Mais “le mal en termes d’images est déjà fait, la réaction du ministère a été trop tardive. Dans ce genre de situation, il faut agir vite, avec une cellule de crise qui ne nécessite pas forcément une réunion physique. Espérons que les actions que nous allons entreprendre vont permettre de faire ce qu’il faut. D’abord pour aider le maximum de personnes, puis pour être prêts à temps pour la haute saison de la fin d’année”, souffle l’un des participants à la réunion ayant requis l’anonymat.
Solidarité et promotion
Plombée par la crise sanitaire et la fermeture des frontières, la destination Maroc avait pourtant renoué progressivement avec ses performances d’avant la pandémie, le royaume se plaçant en bonne position dans le marché très concurrentiel des destinations post-Covid.
Si la mise en place en 2022 d’un plan d’urgence doté de 2 milliards de dirhams avait permis au secteur de redémarrer, c’est l’envie de Maroc qui a replacé le pays dans le radar des destinations touristiques. Entre janvier et juin 2023, les quelque 6,5 millions de touristes qui ont visité le Maroc y ont passé 11,7 millions de nuitées, générant 47,9 milliards de dirhams de recettes, selon les chiffres de l’Observatoire national du tourisme.

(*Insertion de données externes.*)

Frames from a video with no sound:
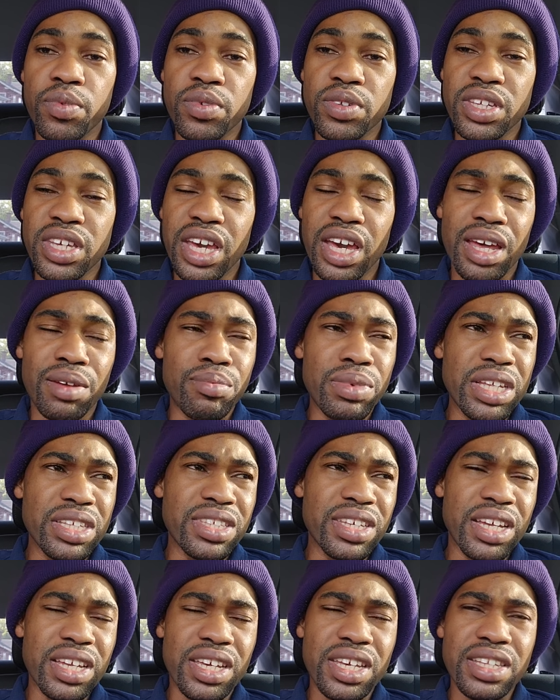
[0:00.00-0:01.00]
Beat
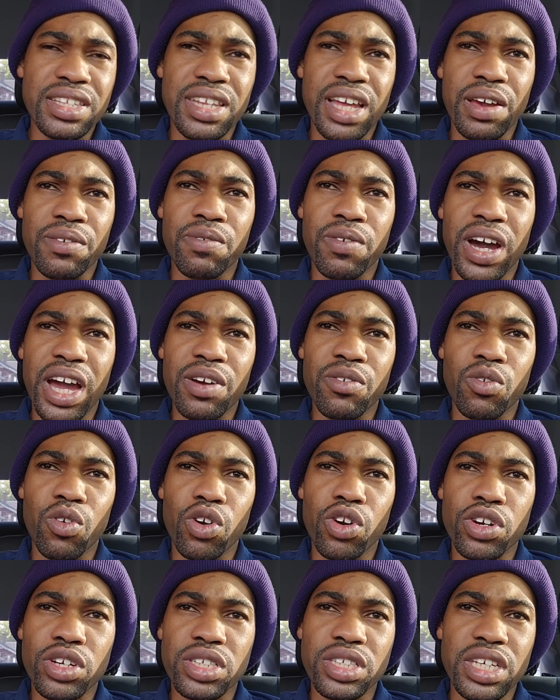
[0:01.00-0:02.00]
St. Kitts like 5-1
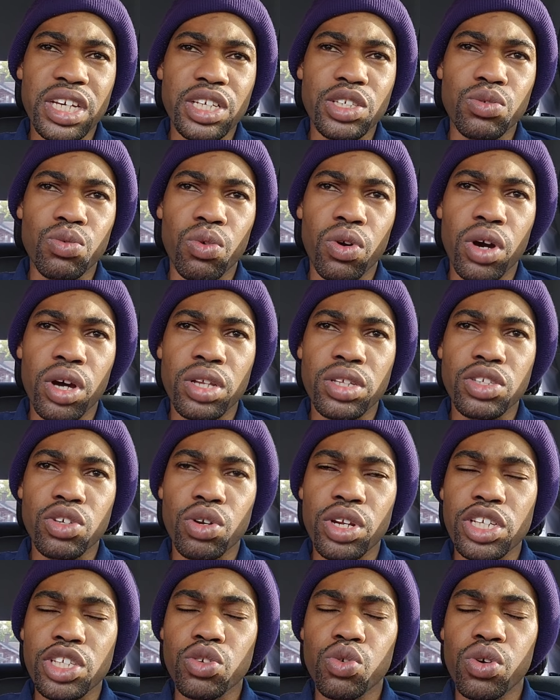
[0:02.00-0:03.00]
or 6-1. So
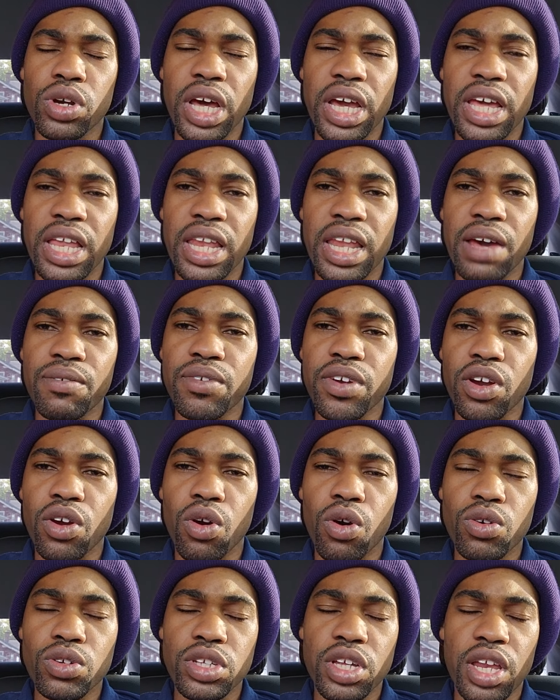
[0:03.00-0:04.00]
they scored like 11
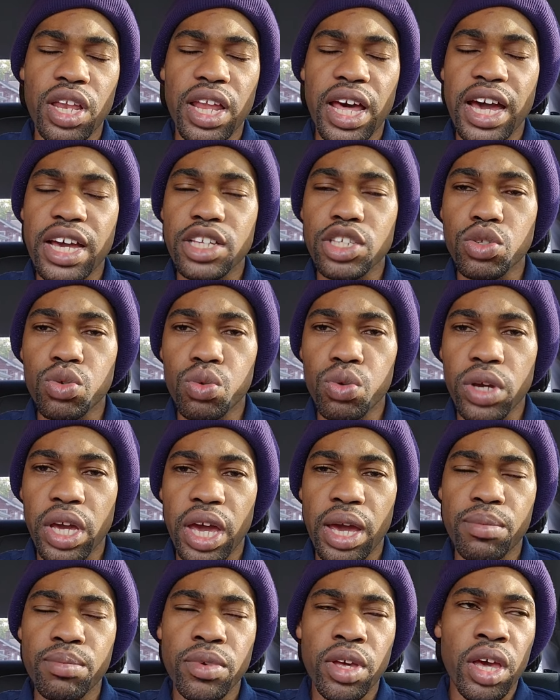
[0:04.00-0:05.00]
goals in the last 2
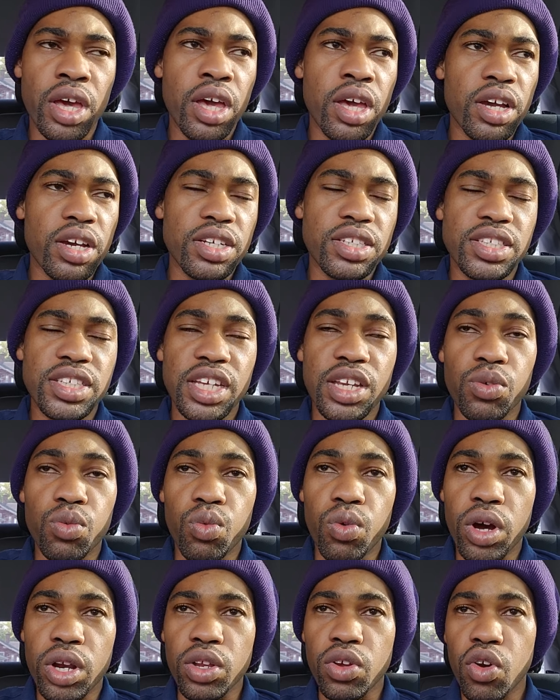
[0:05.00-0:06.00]
games. Conceded
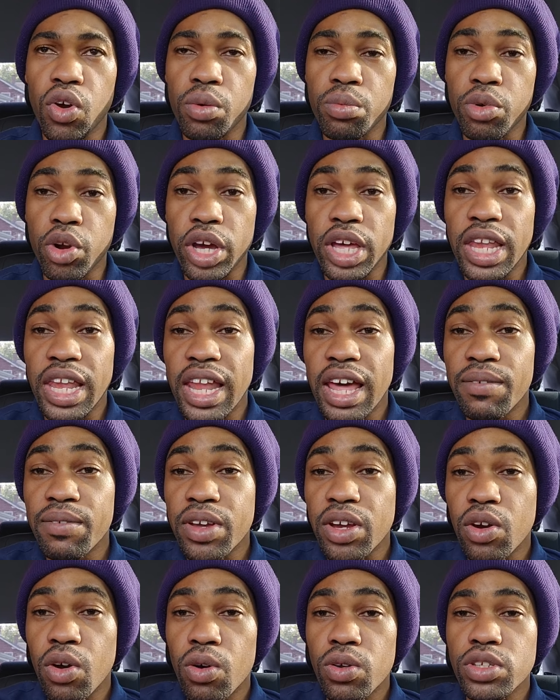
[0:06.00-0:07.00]
1 goal, bro.
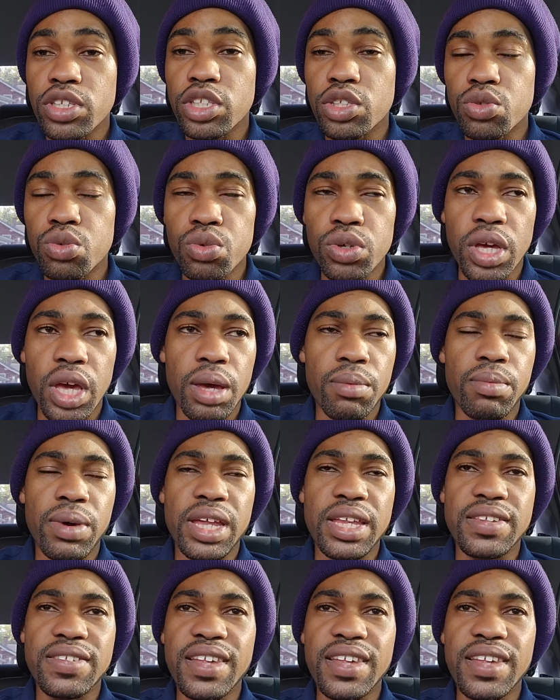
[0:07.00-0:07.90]
11 goals in 2 games, man.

“Le sujet du moment pour les professionnels, c’est la solidarité”
Un nouveau sursaut est donc attendu du secteur pour garder le rythme malgré le séisme et ses conséquences. Sondés par TelQuel, les professionnels sont formels : le meilleur moyen pour les touristes d’aider le Maroc est de continuer à venir afin de soutenir un secteur qui pèse 12 % du PIB.
Hamid Bentahar estime néanmoins que “le sujet du moment pour les professionnels, c’est la solidarité”. “Il faut apporter de l’aide aux rescapés dans les montagnes : ce sont nos collaborateurs, sont nos familles. Il faut qu’ensemble, on se mobilise pour les aider à reconstruire rapidement, car l’hiver arrive et il leur faut un toit provisoire en attendant un définitif.”
Et le président du CNT de conclure : “Pour l’heure, nous ne sommes pas inquiets. Il y a suffisamment de gens qui aiment toujours le Maroc. L’attractivité de la destination est telle que les arrivées vont continuer. L’expérience l’a déjà montré dans le passé. Il faut juste une bonne coordination avec les médias pour montrer que toutes les destinations du Maroc sont visitables.”